[The input — start]

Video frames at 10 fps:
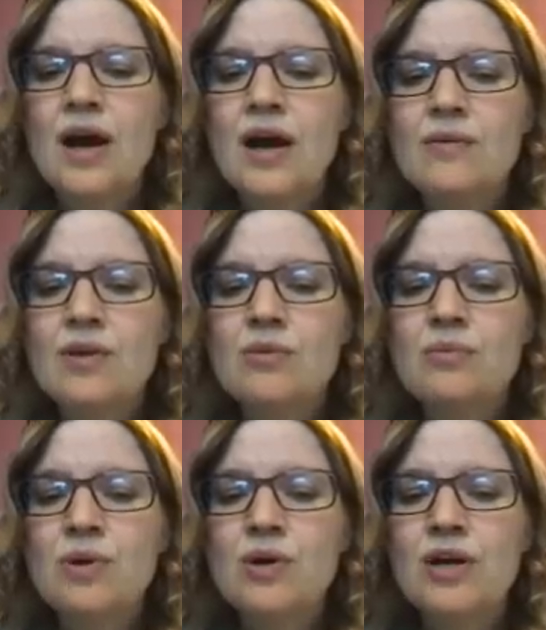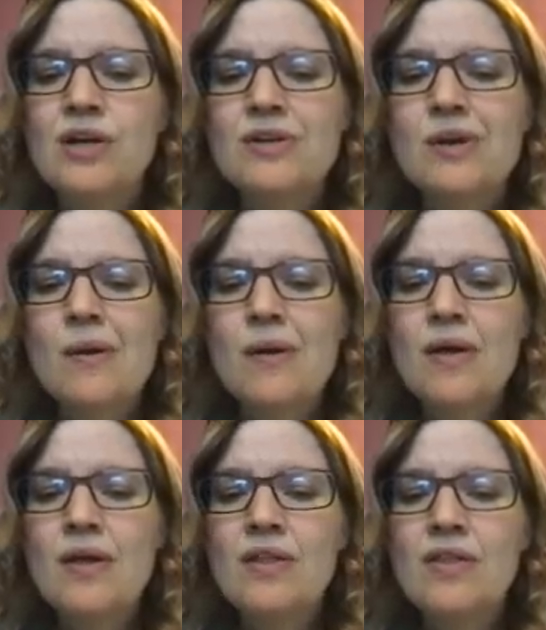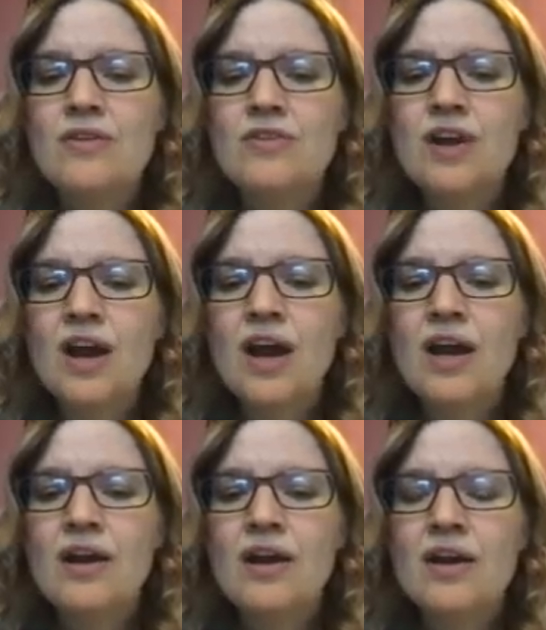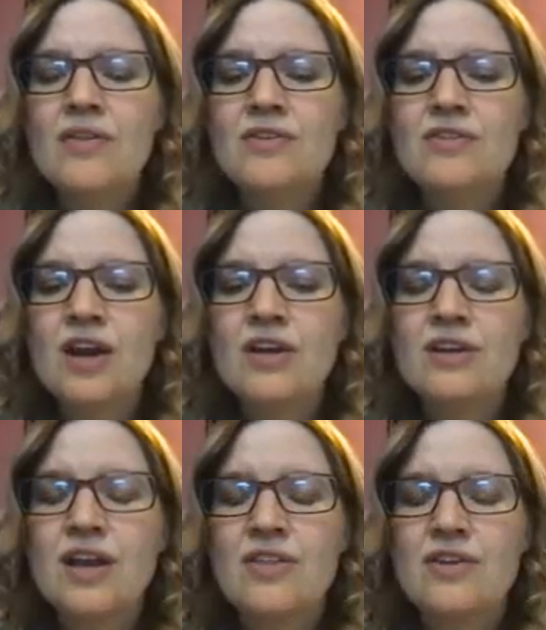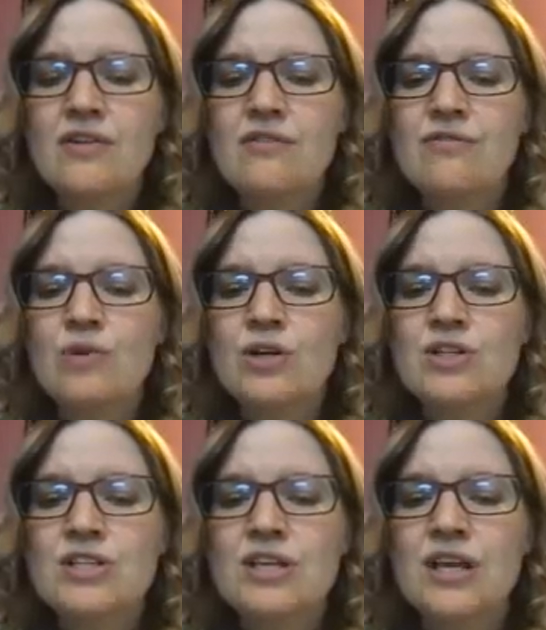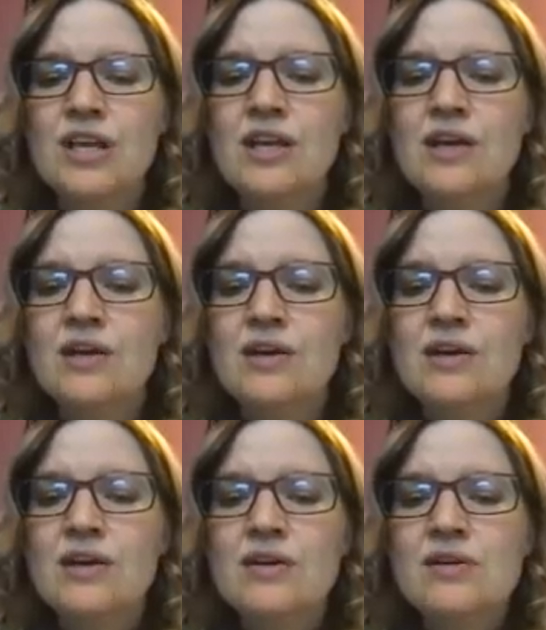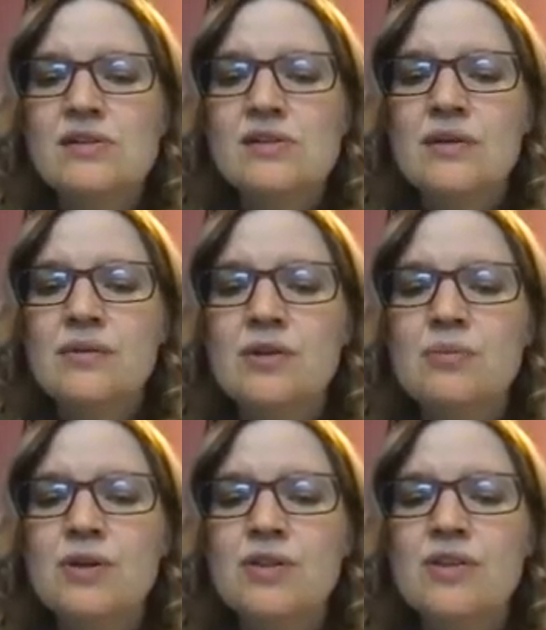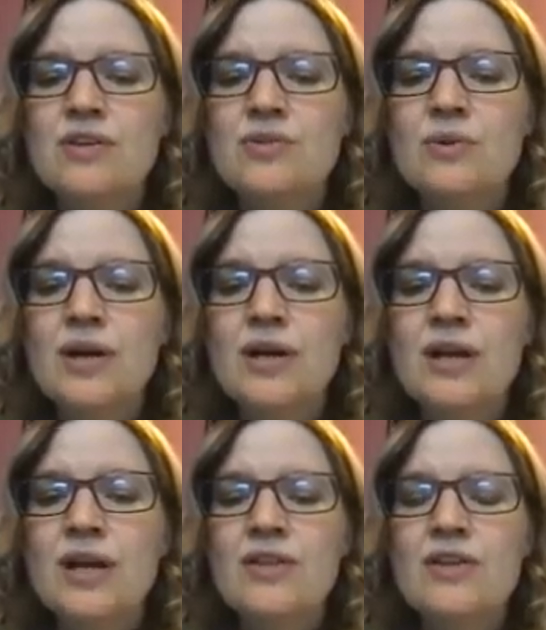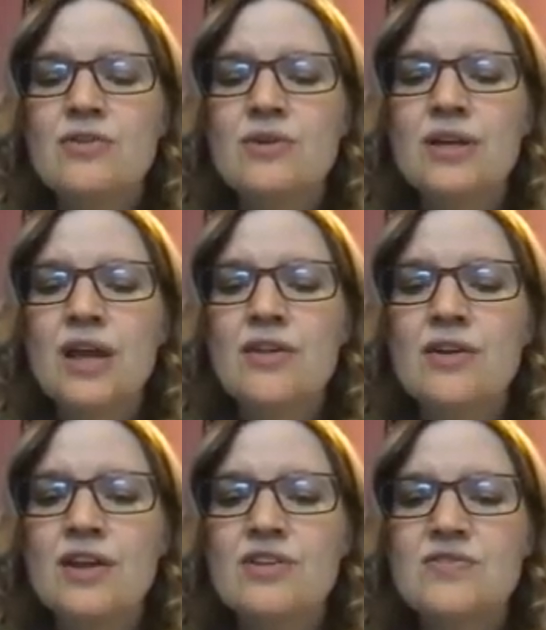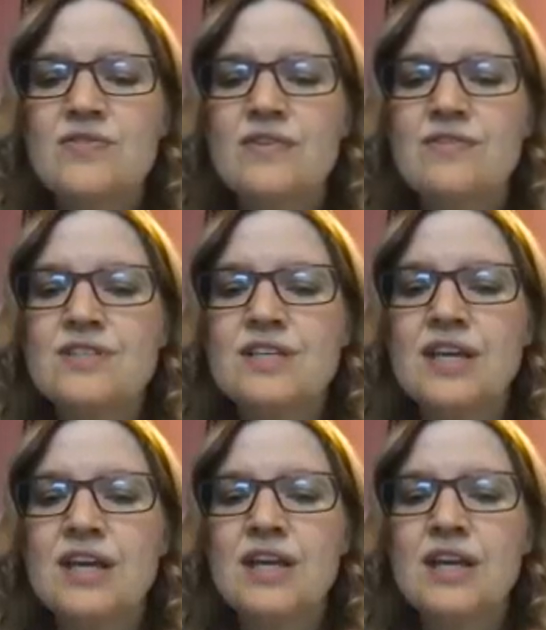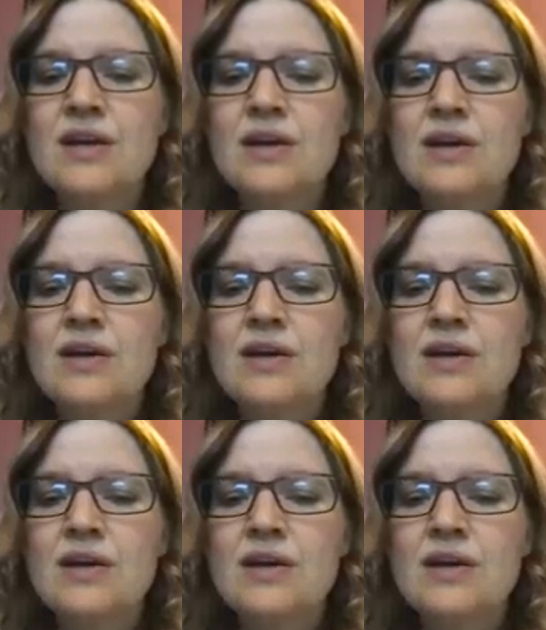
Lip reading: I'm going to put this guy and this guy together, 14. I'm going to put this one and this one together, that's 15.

[The input — finish]
[The input — start]

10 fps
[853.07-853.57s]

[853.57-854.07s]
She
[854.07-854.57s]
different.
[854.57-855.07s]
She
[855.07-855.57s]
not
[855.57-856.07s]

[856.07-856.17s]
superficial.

[The input — finish]
[The input — start]

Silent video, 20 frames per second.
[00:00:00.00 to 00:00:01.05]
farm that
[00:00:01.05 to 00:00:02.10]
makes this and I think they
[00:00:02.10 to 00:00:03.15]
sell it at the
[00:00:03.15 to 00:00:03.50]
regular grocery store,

[The input — finish]

• [Task details]: Copy each line above where "frames" appears.

• [Result below]:
Video frames at 10 fps:
Silent video, 20 frames per second.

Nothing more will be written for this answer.